Only the pictures stay out; please return all the entries below exactly as written.

Stored data
%%

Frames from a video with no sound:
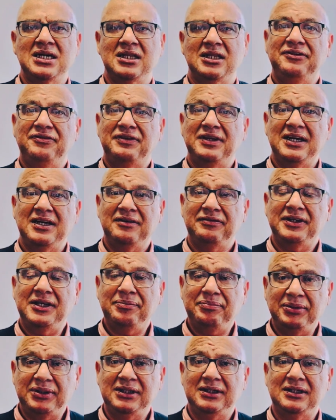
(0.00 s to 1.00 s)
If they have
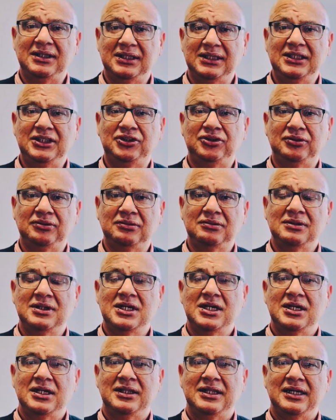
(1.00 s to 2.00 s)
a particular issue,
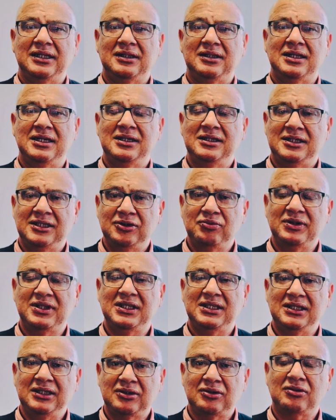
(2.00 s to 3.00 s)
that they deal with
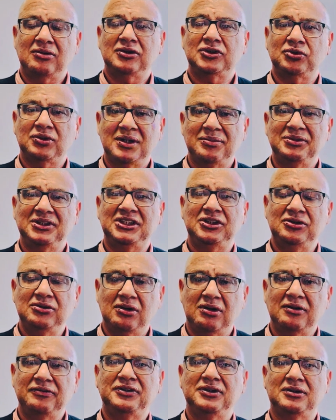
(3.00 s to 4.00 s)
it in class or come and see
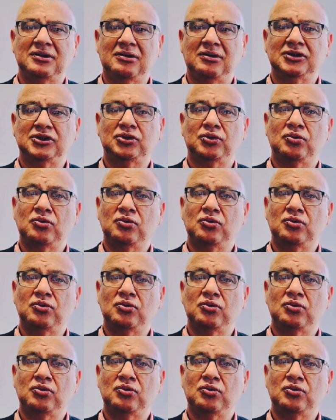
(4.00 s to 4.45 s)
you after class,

%%

**Task output:**
Frames from a video with no sound:
(0.00 s to 1.00 s)
If they have
(1.00 s to 2.00 s)
a particular issue,
(2.00 s to 3.00 s)
that they deal with
(3.00 s to 4.00 s)
it in class or come and see
(4.00 s to 4.45 s)
you after class,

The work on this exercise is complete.